CS110: Principles of Computer Systems

Spring 2021
Instructors Roz Cyrus and Jerry Cain
PDF

Lecture 04: Understanding System Calls

System calls (syscalls) are functions that executables rely on to interact with the OS and request some core service be executed on their behalf.
- Examples of system calls we've already seen this quarter: open, read, write, close, stat, and lstat. We'll see many others in the coming weeks.
- Functions like printf, malloc, fopen, and opendir are not syscalls. They're C library functions that themselves rely on syscalls to get their jobs done.
Unlike traditional user functions (the ones we write ourselves, libc and libstdc++ library functions), system calls need to execute in some privileged mode so they can access data structures, system information, and other OS resources intentionally and necessarily hidden from user code.
The implementation of open, for instance, needs to access all of the filesystem data structures for existence and permissioning. Filesystem implementation details should be hidden from the user, and permission information should be respected as private.
The information loaded and manipulated by open musn’t be visible to the user functions that call open. Restated, privileged information shouldn't be discoverable.
That means the OS needs a different call and return model for system calls than we have for traditional functions.

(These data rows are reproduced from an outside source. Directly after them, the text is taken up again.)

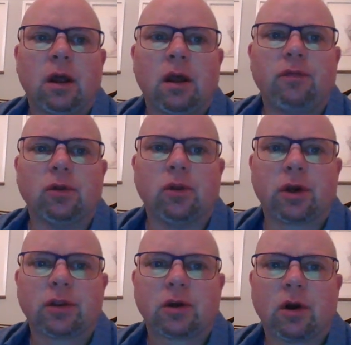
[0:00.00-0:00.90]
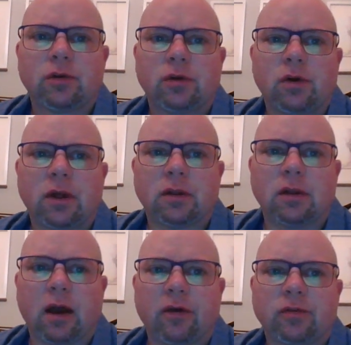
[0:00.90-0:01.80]
if you look at the cartoon on the
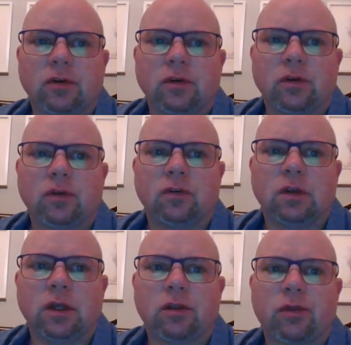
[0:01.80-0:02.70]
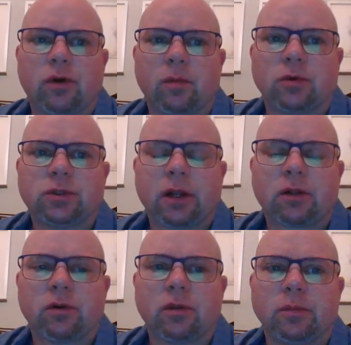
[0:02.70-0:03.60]
left, you see the
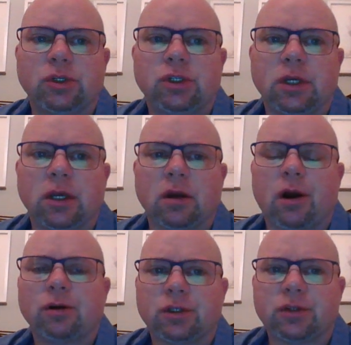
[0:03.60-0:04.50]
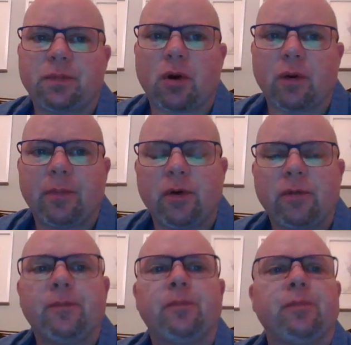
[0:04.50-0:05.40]
thermocycler, the machine. Ours is
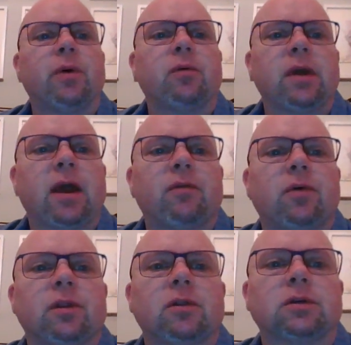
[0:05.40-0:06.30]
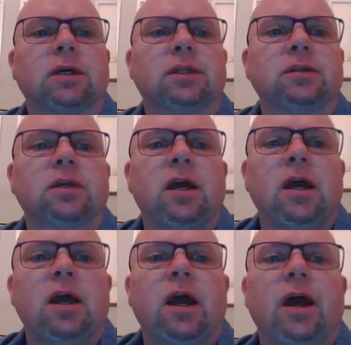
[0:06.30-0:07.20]
purple, but we have one that looks like this.
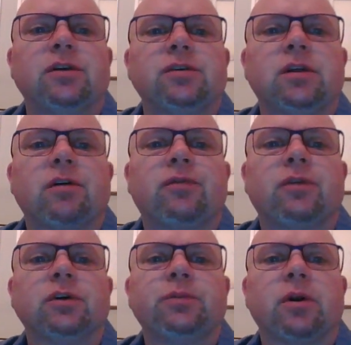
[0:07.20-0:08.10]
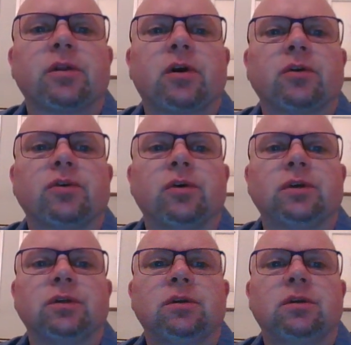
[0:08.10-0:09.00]
And you see the first part of the cartoon
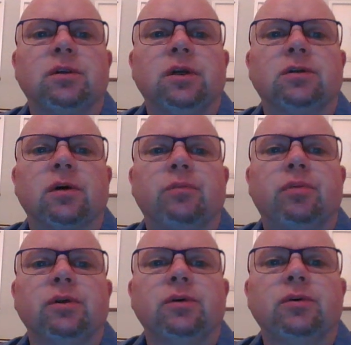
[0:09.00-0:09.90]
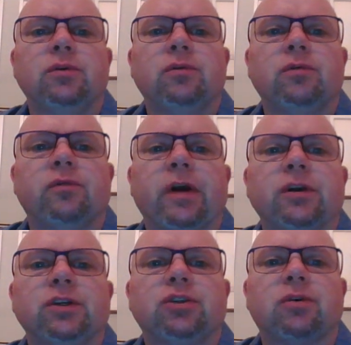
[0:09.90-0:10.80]
is a blue,
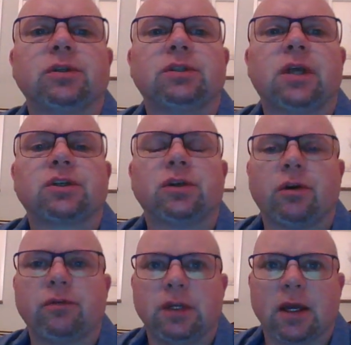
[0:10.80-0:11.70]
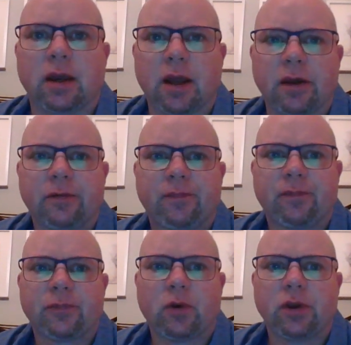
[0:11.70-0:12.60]
very short section of DNA.
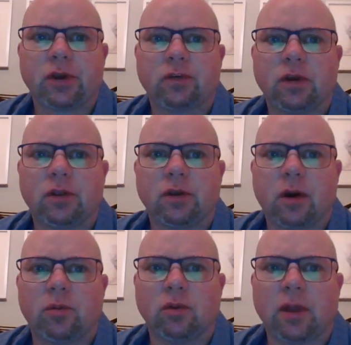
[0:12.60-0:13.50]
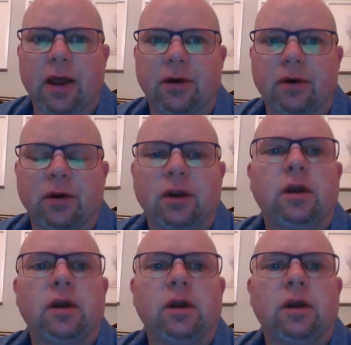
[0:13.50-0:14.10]
Right? You can see the double ladder.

Lecture 04: Understanding System Calls

Recall that each process operates as if it owns all of main memory.
The diagram on the right presents a 64-bit process's general memory playground that stretches from address 0 up through and including 2^64 - 1.
CS107 and CS107-like intro-to-architecture courses present the diagram on the right, and discuss how various portions of the address space are cordoned off to manage traditional function call and return, dynamically allocated memory, global data, and machine code storage and execution.
No process actually uses all 2^64 bytes of its address space. In fact, the vast majority of processes use a miniscule fraction of what they otherwise think they own.
That means the OS needs a different call and return model for system calls than we have for traditional functions.

Lecture 04: Understanding System Calls

Recall the code segment stores all of the assembly code instructions specific to your process. The address of the currently executing instruction is stored in the %rip register, and that address is typically drawn from the range of addresses managed by the code segment.
The data segment intentionally rests directly on top of the code segment, and it houses all of the explicitly initialized global variables that can be modified by the program.
The heap is a software-managed segment used to support the implementation of malloc, realloc, free, and their C++ equivalents. It's initially very small, but grows as needed for processes requiring a good amount of dynamically allocated memory.
The user stack segment provides the memory needed to manage user function call and return along with the scratch space needed by function parameters and local variables.

Lecture 04: Understanding System Calls

There are other relevant segments that haven't been called out in prior classes, or at least not in CS107.
The rodata segment also stores global variables, but only those which are immutable—i.e. constants. As the runtime isn't supposed to change anything read-only, the segment housing constants can be protected so any attempts to modify it are blocked by the OS.
The bss segment houses the uninitialized global variables, which are defaulted to be zero (one of the few situations where pure C provides default values).
The shared library segment links to shared libraries like libc and libstdc++ with code for routines like C's printf, C's malloc, or C++'s getline. Shared libraries get their own segment so all processes can trampoline through some glue code—that is, the minimum amount of code necessary—to jump into the one copy of the library code that exists on behalf of all processes.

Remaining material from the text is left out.